» **Work item**:
For this listing, reproduce the line with "[0:00.40-0:00.60]", the line with "Transcript: I can feel the truth of Asogi's", and the lines between, exactly as they stand. Leave out pictures and all other lines.

» **Available data**:
....

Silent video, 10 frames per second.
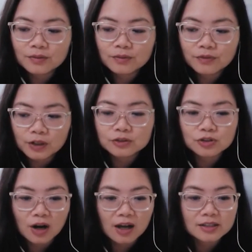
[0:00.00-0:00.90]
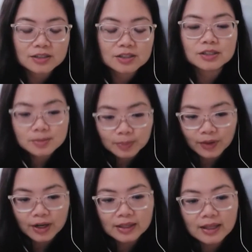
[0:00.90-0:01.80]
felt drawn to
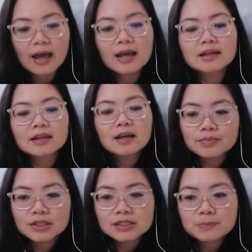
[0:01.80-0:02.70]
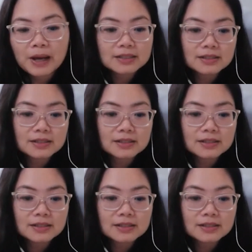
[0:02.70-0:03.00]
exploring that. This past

....

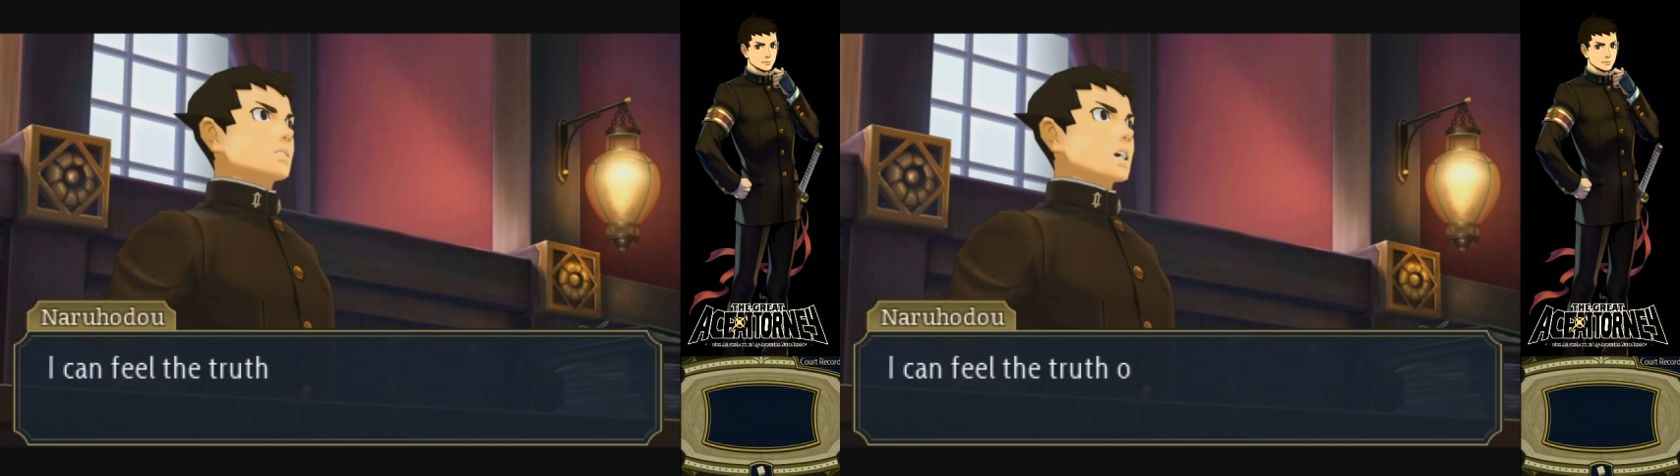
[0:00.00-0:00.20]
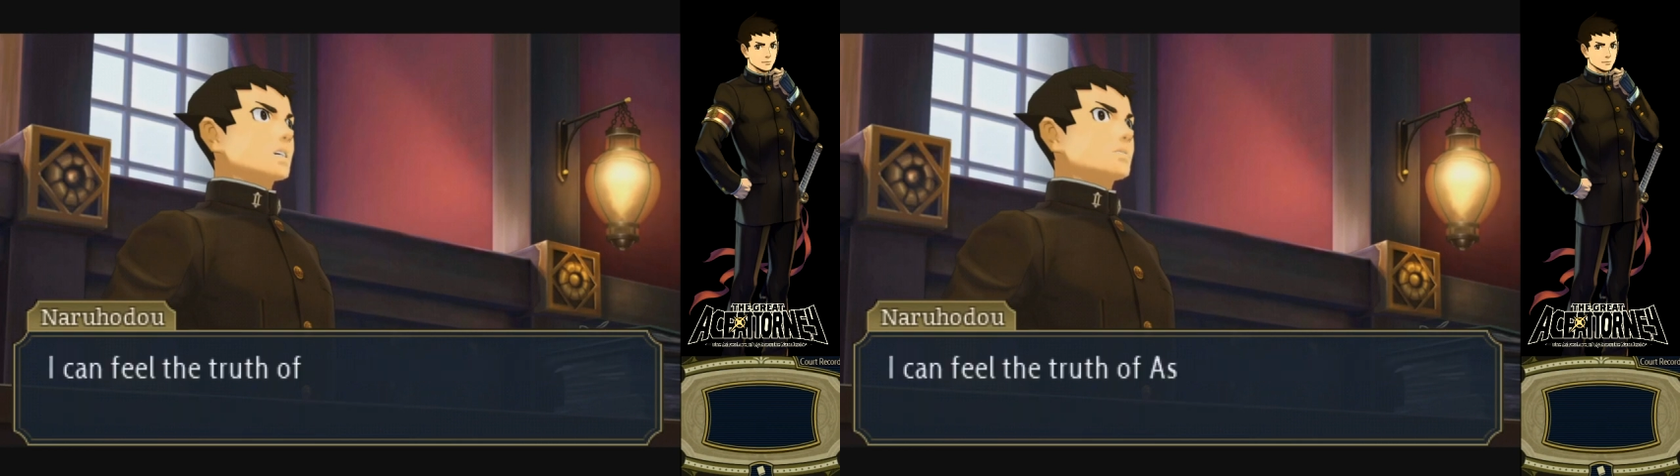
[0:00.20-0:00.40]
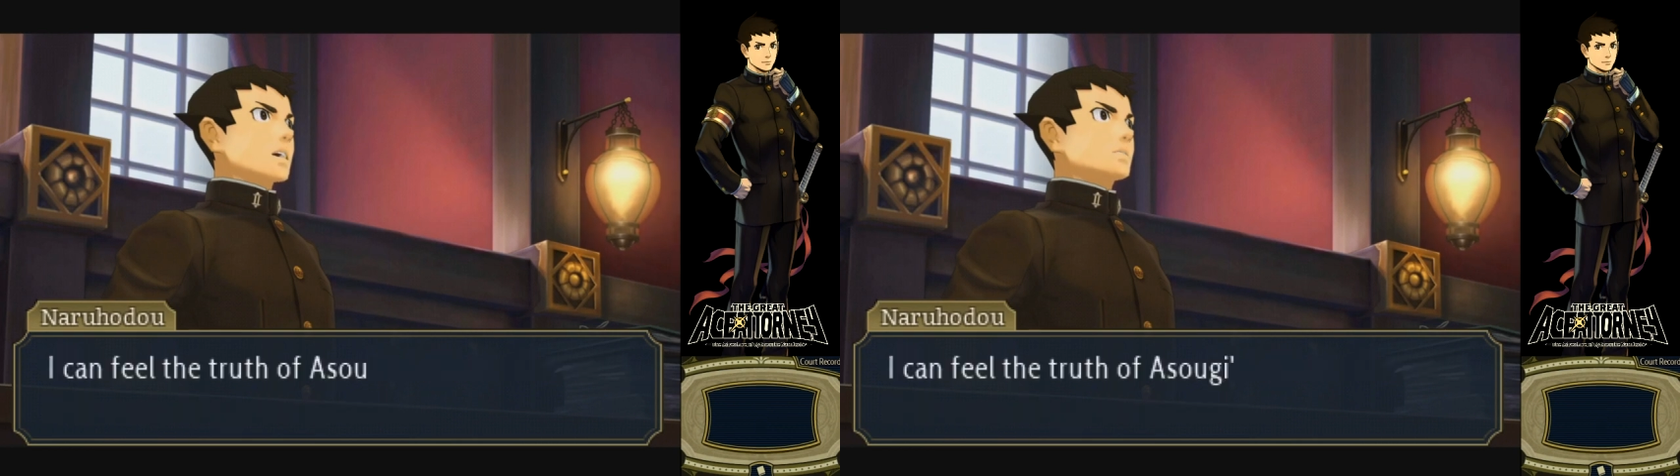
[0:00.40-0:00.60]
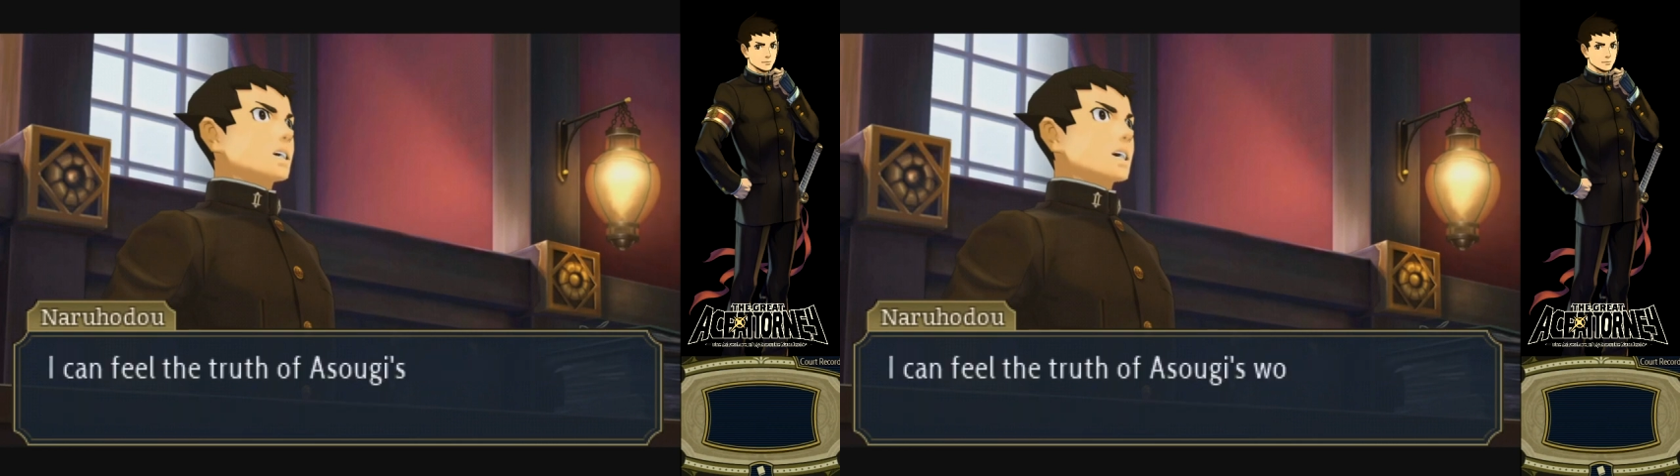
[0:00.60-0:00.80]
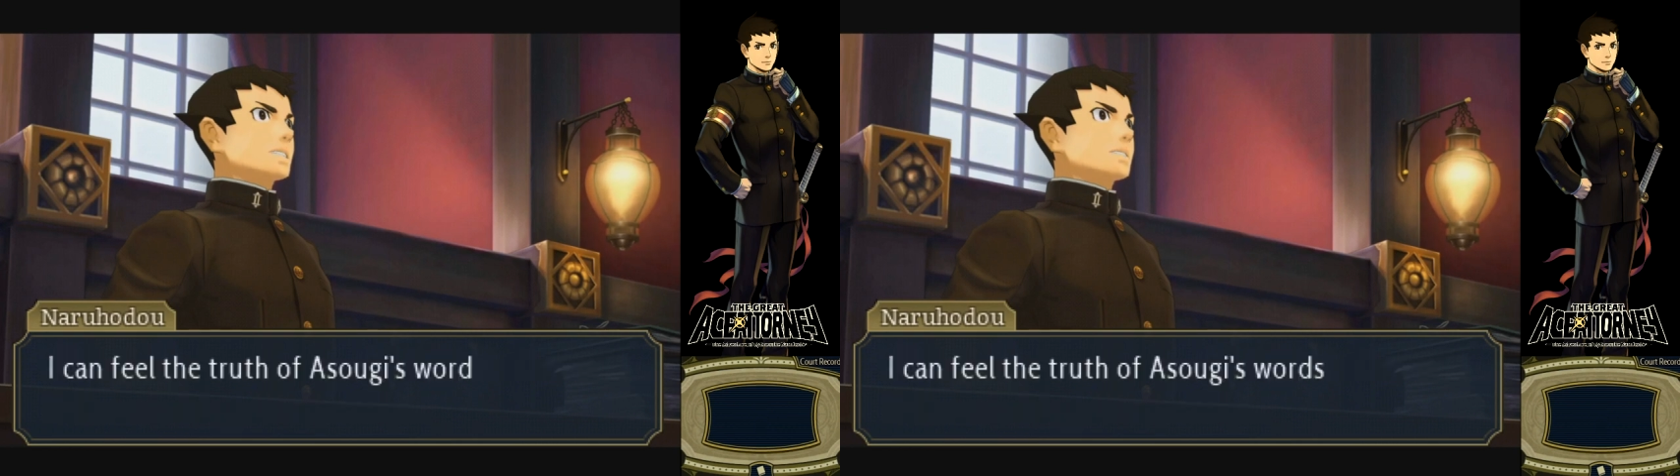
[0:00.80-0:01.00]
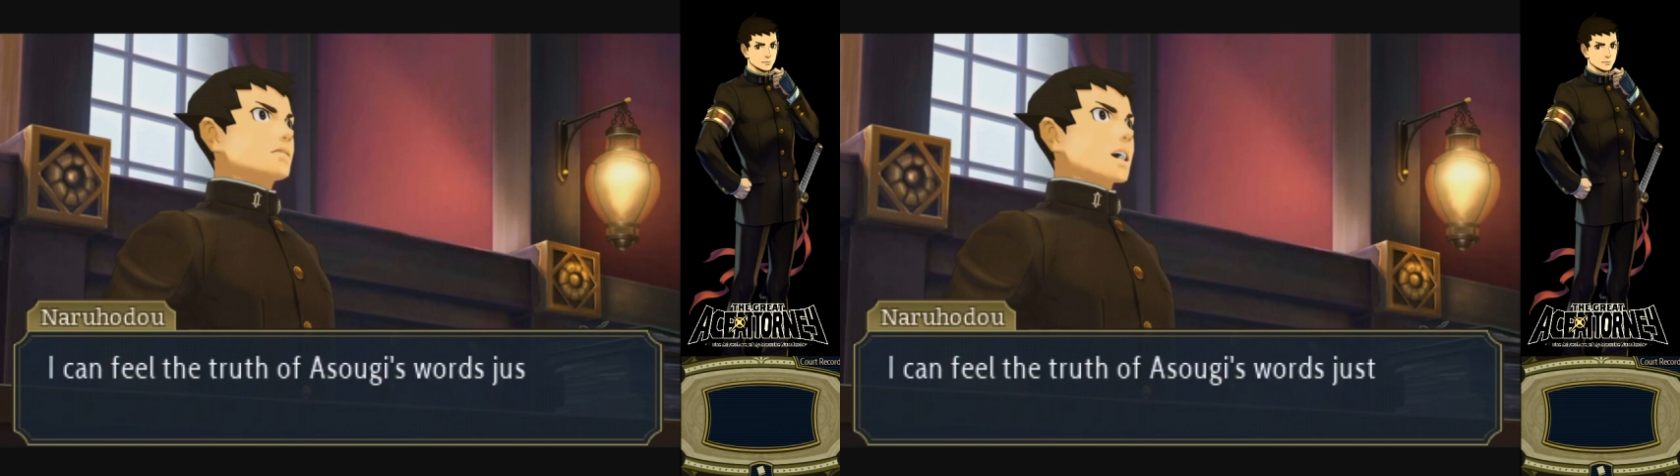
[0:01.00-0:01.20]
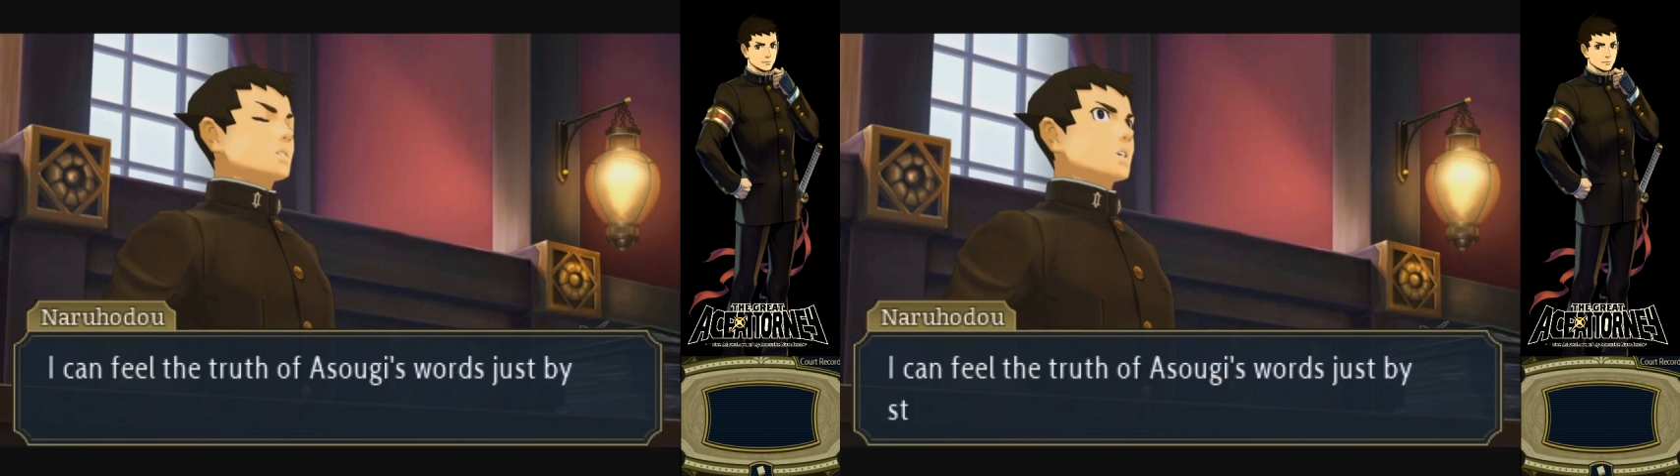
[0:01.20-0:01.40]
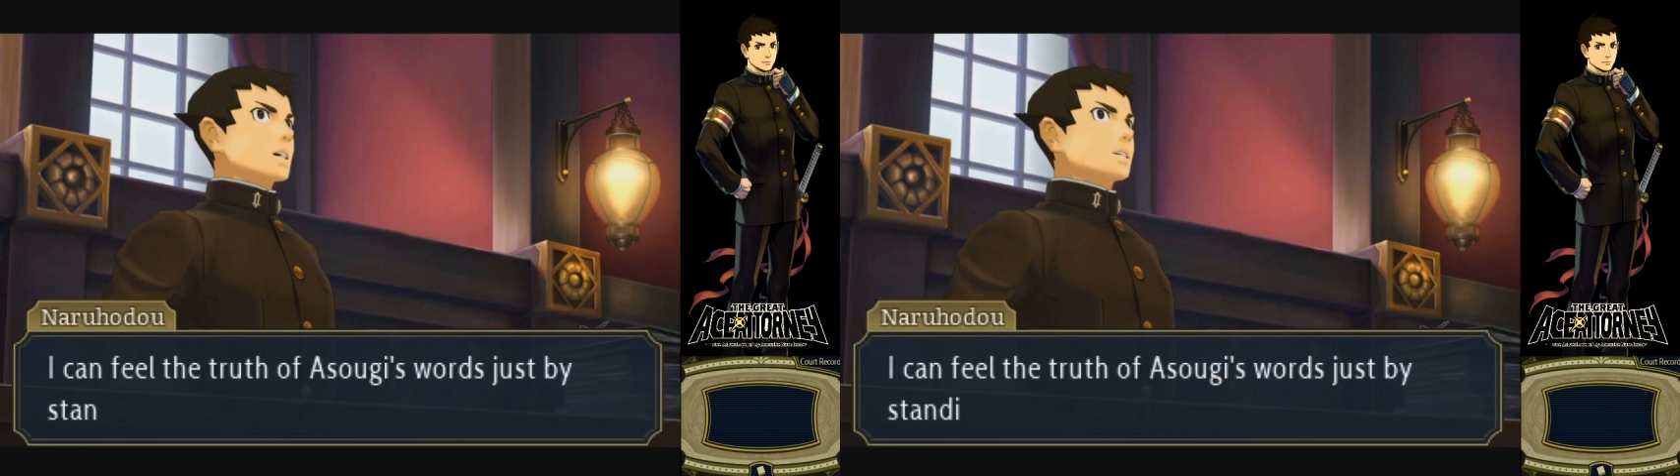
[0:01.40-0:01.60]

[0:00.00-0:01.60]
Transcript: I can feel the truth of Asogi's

....

» **Solved exercise**:
[0:00.40-0:00.60]
[0:00.60-0:00.80]
[0:00.80-0:01.00]
[0:01.00-0:01.20]
[0:01.20-0:01.40]
[0:01.40-0:01.60]

[0:00.00-0:01.60]
Transcript: I can feel the truth of Asogi's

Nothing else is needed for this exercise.